In the PR, @lmb mentioned:

It looks like the API leaks the event FD, so there is no way to remove events except restarting the process

Do you mean detaching kprobes or removing tracepoints? I believe that can be done as follows: https://github.com/iovisor/gobpf/blob/master/elf/module.go#L449.

@nathanjsweet
Copy link
Member Author

Hey @ti-mo. The only thing blocking something like this is comprehensive testing. If that is something you can provide we would welcome your PR. If you look at the above referenced branch it is a good starting place.

I think it can live in this repo, but I think it would be best if it were a sub-folder (maybe called “tracing” or something like that?). Let me know if you need anything else.

@lmb
Copy link
Collaborator

lmb commented Jan 15, 2019

I agree with Nathan, a subpackage sounds fine.

I think that adding the syscall support to attach / detach eBPF to tracepoints, etc. is only a small part of the necessary work, unfortunately. Right now, the eBPF for kprobes / tracepoints is specific to a kernel configuration, since the layout of important data structures change.

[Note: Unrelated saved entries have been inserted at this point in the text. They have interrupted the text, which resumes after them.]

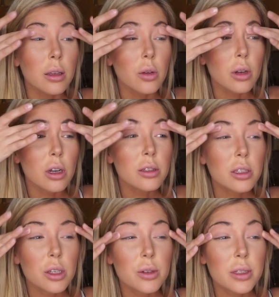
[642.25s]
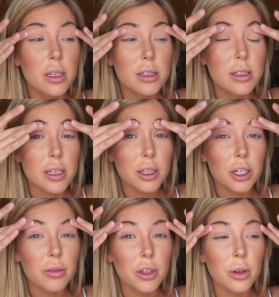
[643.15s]
You can also use
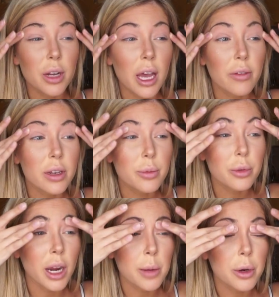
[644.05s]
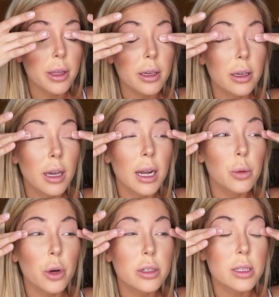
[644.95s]
concealer if you don't have any primer, like it kind
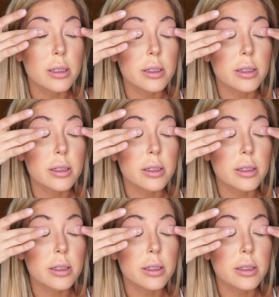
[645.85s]
of works the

This is why bcc always ships the full source code and has written a LLVM plugin to make writing these programs easier.

I think a possible solution is to support the BPF type format (BTF), which is supposed to let the eBPF verifier handle these differences. That is still a ways off, though.

@ti-mo
Copy link

ti-mo commented Jan 15, 2019

@lmb Indeed, and since I'm bringing my own binaries anyway, that's all I need. 🙂 The syscalls themselves shouldn't be too difficult to test.

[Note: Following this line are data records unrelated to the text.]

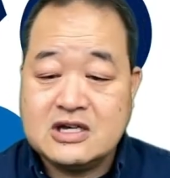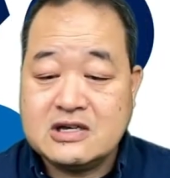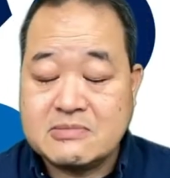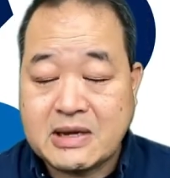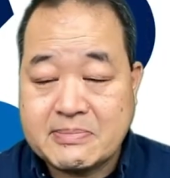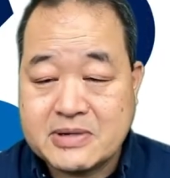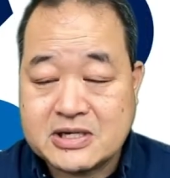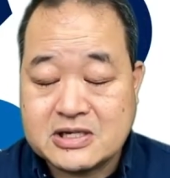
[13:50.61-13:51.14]
Am
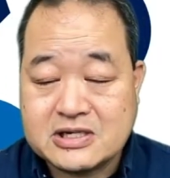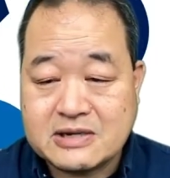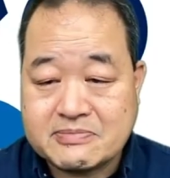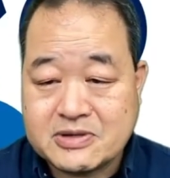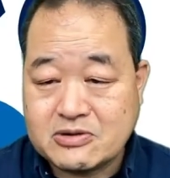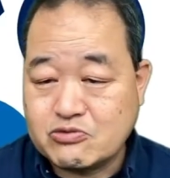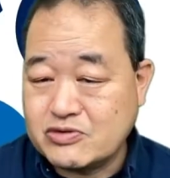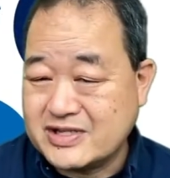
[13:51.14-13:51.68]
I picking up
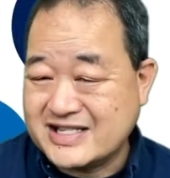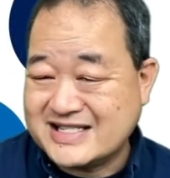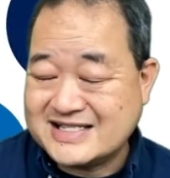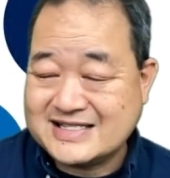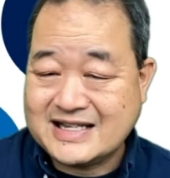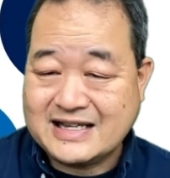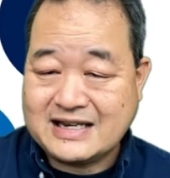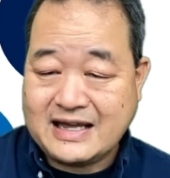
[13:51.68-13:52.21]
they're really
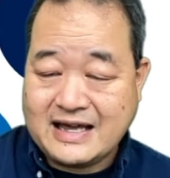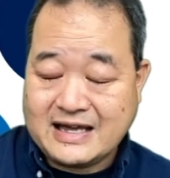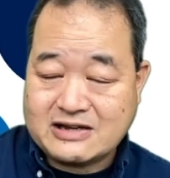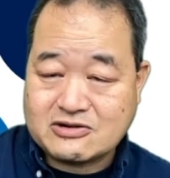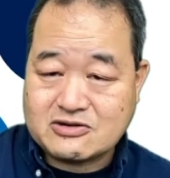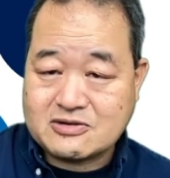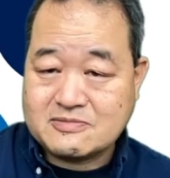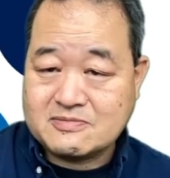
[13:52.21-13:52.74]
saying
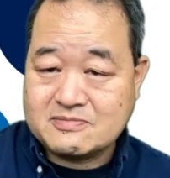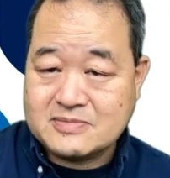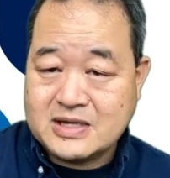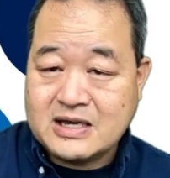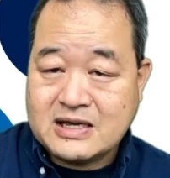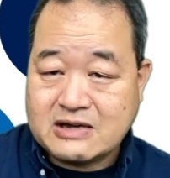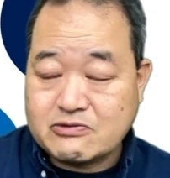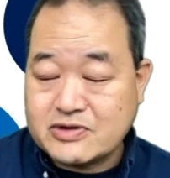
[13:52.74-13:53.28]
anger?
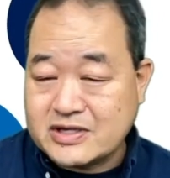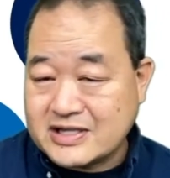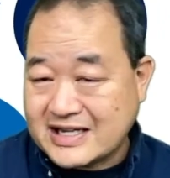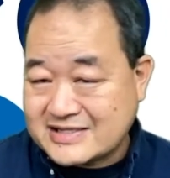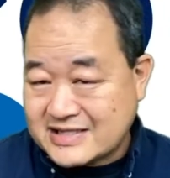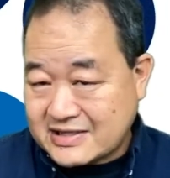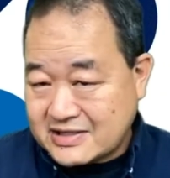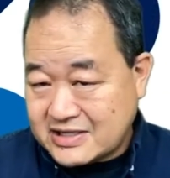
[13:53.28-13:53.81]
And
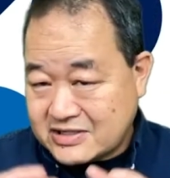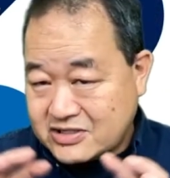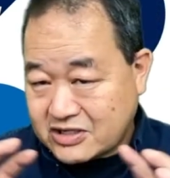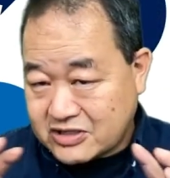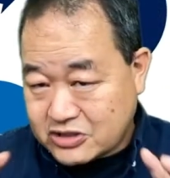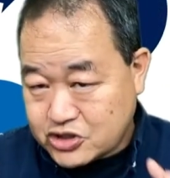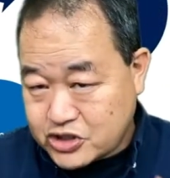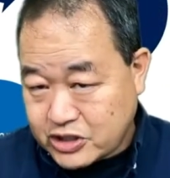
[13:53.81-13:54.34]
realize that these are
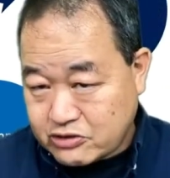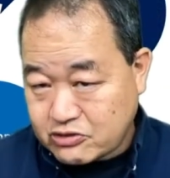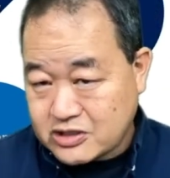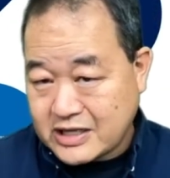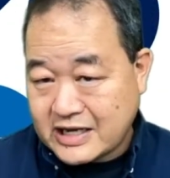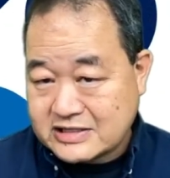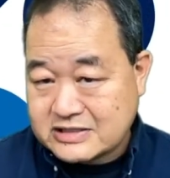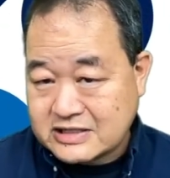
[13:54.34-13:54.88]
the general
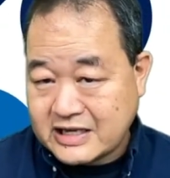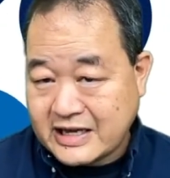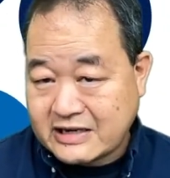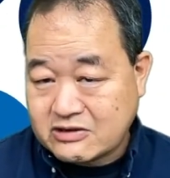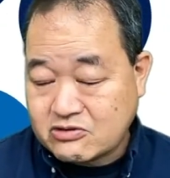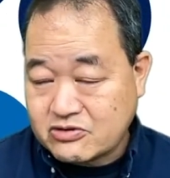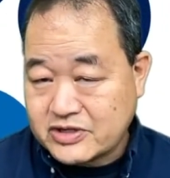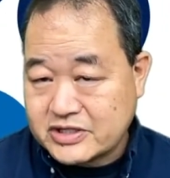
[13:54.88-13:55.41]
class
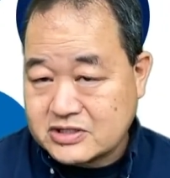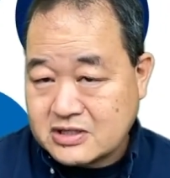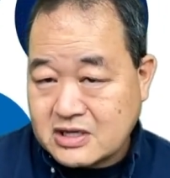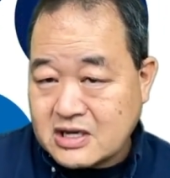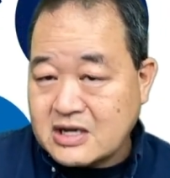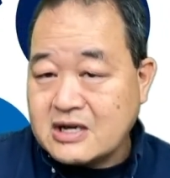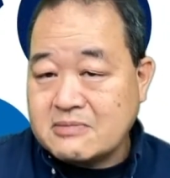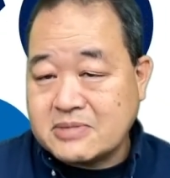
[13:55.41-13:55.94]
categories,
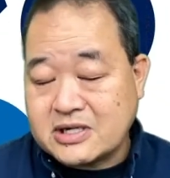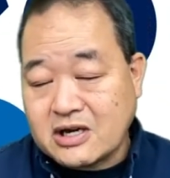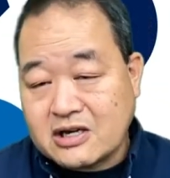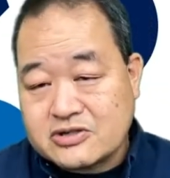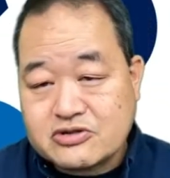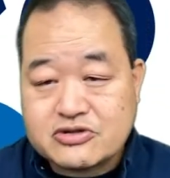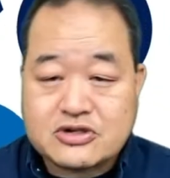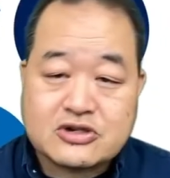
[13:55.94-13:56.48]
but
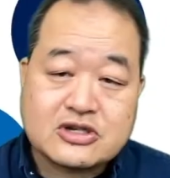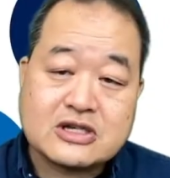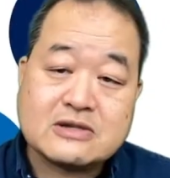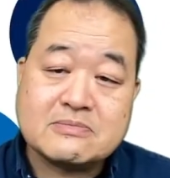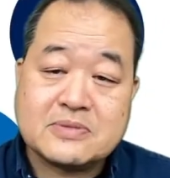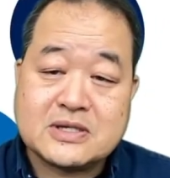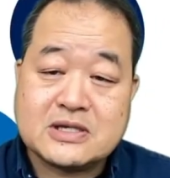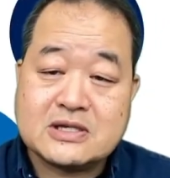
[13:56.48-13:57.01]
also there
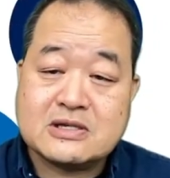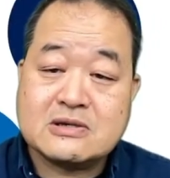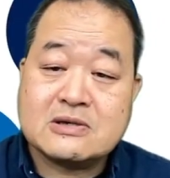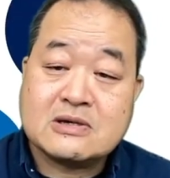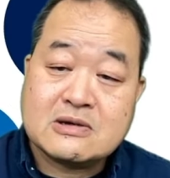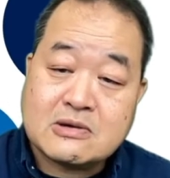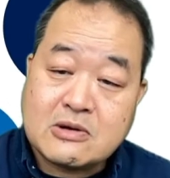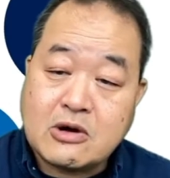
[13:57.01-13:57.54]
can
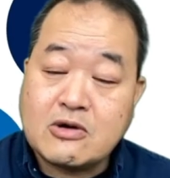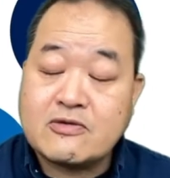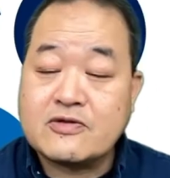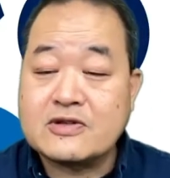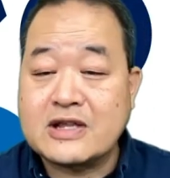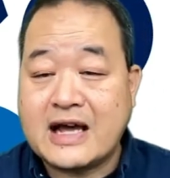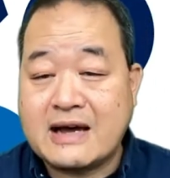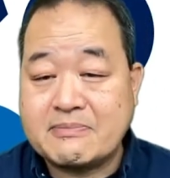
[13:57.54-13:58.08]
be
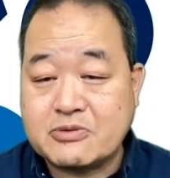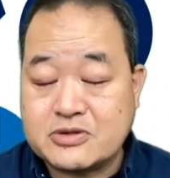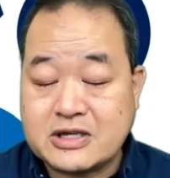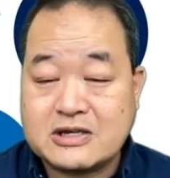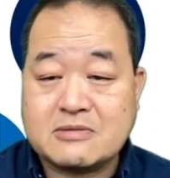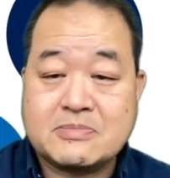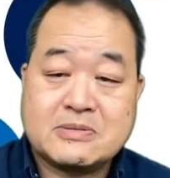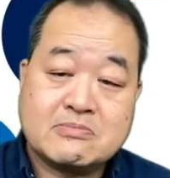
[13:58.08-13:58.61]
overlap, or there
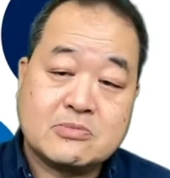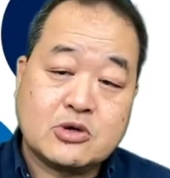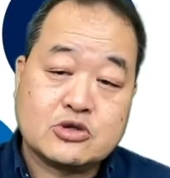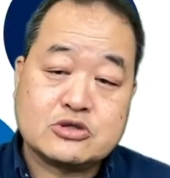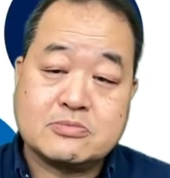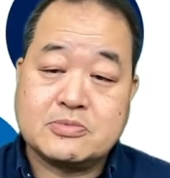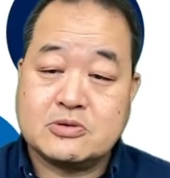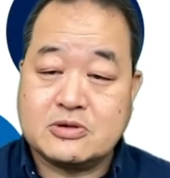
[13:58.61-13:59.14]
could be
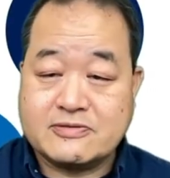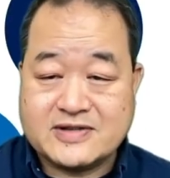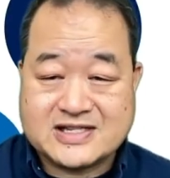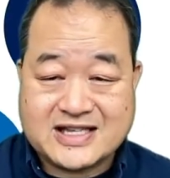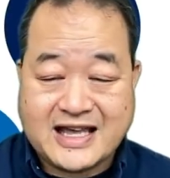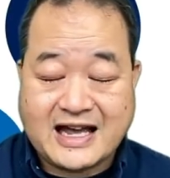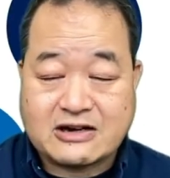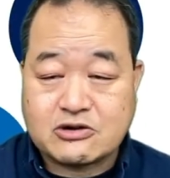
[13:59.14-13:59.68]
multiple of these
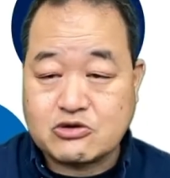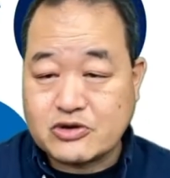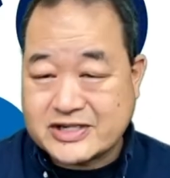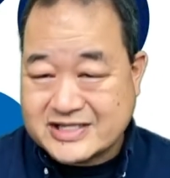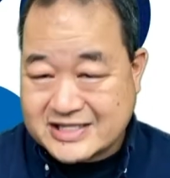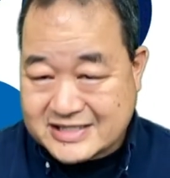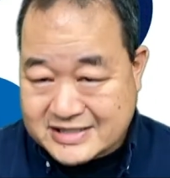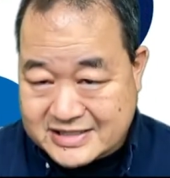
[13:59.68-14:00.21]

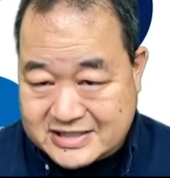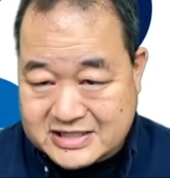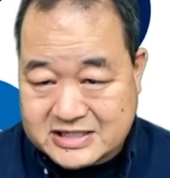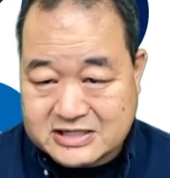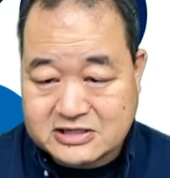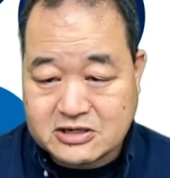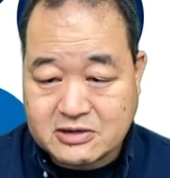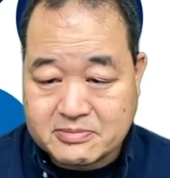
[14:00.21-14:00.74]
categories
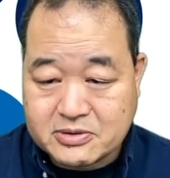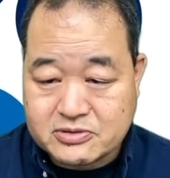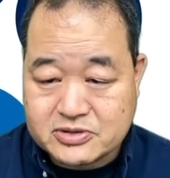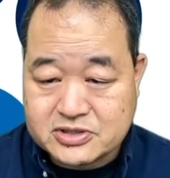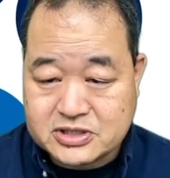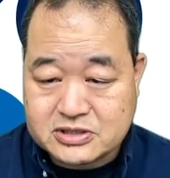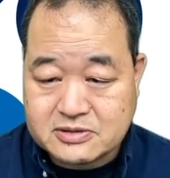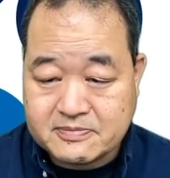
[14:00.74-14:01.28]
existing in our
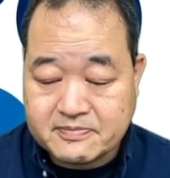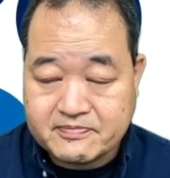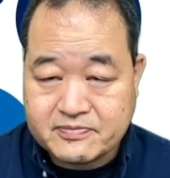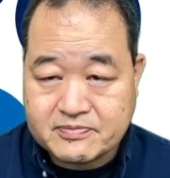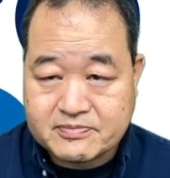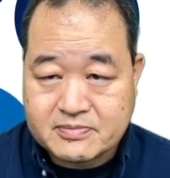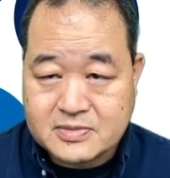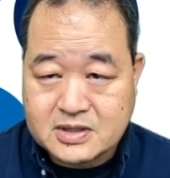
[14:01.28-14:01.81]
person.
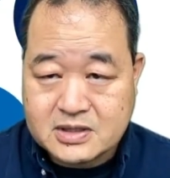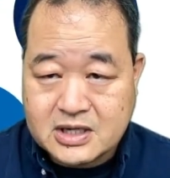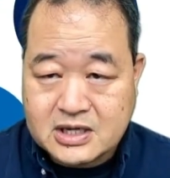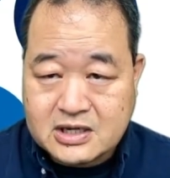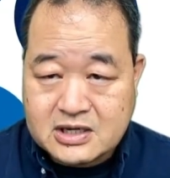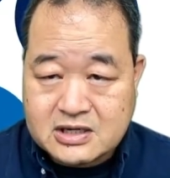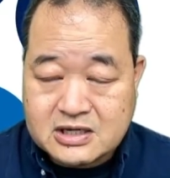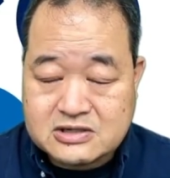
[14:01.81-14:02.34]

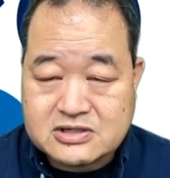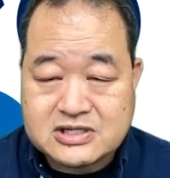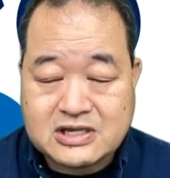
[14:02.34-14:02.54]
And you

To work around the issues you mentioned, I'm using a hybrid of the approach taken in https://github.com/weaveworks/tcptracer-bpf. I pre-build ELF binaries against multiple kernel versions using LLVM's bpf target and ship them in the package using statik. At runtime, I pick a compatible one from the catalog based on the running kernel version of the machine. I also scan /proc/kallsyms to make sure the functions I want to probe are loaded ahead of time (conntrack, so it's usually a kmod). I also know exactly which build-time kernel config vars I depend on, so I check those too (from /proc/config.gz or other). All major distro's have the flags I need enabled, and I would expect someone that builds a custom kernel to be able to build the package against their custom config as well. Would BTF remove the need for some of these steps?

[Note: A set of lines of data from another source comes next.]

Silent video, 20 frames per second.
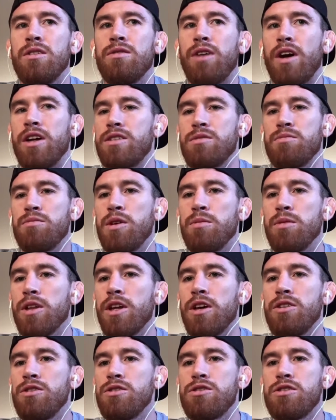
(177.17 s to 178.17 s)
fight some people
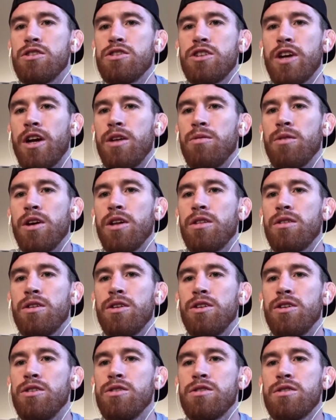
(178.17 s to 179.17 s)
that you used to train with,
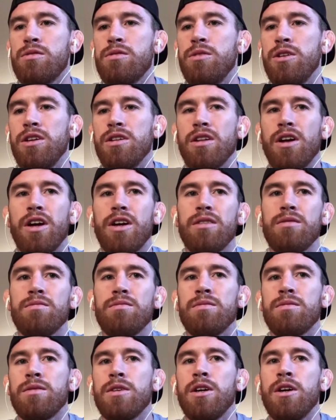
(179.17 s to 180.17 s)
or you used to be like
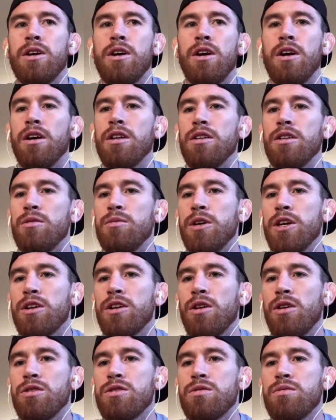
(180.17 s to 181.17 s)
a little bit
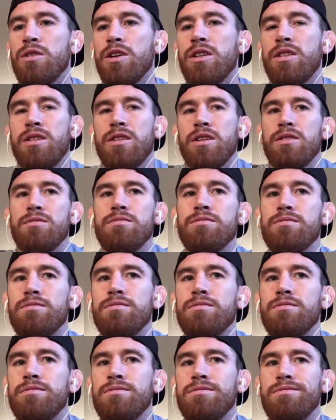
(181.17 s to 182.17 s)
close with,
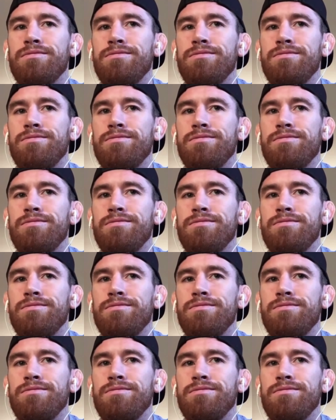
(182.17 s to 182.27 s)
then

As long as we're not navigating kernel structs in the test suite kprobe, we don't depend on the struct layout. The only dependency is the presence of a kernel symbol that's unlikely (or impossible) to be compiled as a kmod, and that we can reliably trigger. The kprobe can simply send a perf event containing a single byte (or none at all?) without walking any kernel memory. This would allow us to perform an end-to-end test that is portable, as long as we can find a low-churn part of the kernel, with a kernel symbol that is unlikely to be changed. This problem is inherent to what we're trying to do, a kprobe is always attached to a named symbol, don't see any other options there.

Of course, my experience with BPF is fairly limited, but it's another perspective regardless.

@lmb
Copy link
Collaborator

lmb commented Jan 15, 2019

To work around the issues you mentioned, I'm using a hybrid of the approach taken in https://github.com/weaveworks/tcptracer-bpf. I pre-build ELF binaries against multiple kernel versions using LLVM's bpf target and ship them in the package using statik. At runtime, I pick a compatible one from the catalog based on the running kernel version of the machine. I also scan /proc/kallsyms to make sure the functions I want to probe are loaded ahead of time (conntrack, so it's usually a kmod).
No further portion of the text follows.